[Problem to solve]
Work out how many lines below contain "second", then write only that number.

-------------------------

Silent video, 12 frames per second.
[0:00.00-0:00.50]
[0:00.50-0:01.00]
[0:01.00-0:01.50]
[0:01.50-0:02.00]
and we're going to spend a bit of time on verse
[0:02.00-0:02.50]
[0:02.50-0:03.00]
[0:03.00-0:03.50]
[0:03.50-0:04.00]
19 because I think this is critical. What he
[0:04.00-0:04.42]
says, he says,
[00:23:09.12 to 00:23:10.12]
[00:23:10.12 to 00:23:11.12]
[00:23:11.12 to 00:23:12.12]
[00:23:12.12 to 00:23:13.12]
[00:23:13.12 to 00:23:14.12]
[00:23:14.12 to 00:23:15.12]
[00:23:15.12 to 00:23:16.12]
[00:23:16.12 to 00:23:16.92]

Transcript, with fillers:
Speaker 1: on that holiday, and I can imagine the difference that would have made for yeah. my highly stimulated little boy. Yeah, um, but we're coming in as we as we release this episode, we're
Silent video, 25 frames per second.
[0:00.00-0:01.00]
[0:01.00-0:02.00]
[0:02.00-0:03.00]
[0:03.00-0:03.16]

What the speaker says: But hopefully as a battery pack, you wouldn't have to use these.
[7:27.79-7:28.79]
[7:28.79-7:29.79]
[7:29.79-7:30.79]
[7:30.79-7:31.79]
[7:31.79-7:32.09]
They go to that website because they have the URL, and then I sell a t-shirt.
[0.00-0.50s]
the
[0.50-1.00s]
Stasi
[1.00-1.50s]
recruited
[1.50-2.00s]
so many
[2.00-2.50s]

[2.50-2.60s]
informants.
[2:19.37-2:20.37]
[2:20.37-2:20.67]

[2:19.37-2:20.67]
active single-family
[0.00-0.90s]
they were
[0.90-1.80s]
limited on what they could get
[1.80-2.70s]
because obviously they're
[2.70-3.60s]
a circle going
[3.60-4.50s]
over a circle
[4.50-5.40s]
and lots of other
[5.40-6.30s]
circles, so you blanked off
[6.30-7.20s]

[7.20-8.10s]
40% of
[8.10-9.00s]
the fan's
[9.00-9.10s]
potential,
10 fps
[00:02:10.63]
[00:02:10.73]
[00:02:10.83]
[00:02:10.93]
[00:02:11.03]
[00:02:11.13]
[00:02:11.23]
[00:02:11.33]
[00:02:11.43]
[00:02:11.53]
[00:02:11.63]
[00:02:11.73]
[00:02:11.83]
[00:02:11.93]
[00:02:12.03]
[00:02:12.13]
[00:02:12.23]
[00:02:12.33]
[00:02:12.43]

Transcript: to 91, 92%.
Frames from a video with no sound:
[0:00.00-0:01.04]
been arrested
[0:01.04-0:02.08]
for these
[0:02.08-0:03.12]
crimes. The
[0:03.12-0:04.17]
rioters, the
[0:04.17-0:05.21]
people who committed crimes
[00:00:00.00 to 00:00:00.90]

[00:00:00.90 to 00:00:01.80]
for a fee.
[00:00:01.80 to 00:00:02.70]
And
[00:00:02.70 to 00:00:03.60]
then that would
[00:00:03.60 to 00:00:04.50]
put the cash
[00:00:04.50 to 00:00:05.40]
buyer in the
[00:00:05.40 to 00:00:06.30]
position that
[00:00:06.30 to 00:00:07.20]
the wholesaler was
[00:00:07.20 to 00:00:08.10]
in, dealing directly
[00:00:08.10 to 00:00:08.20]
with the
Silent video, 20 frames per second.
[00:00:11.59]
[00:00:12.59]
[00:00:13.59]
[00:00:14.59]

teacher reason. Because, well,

-------------------------

[Problem solution]
3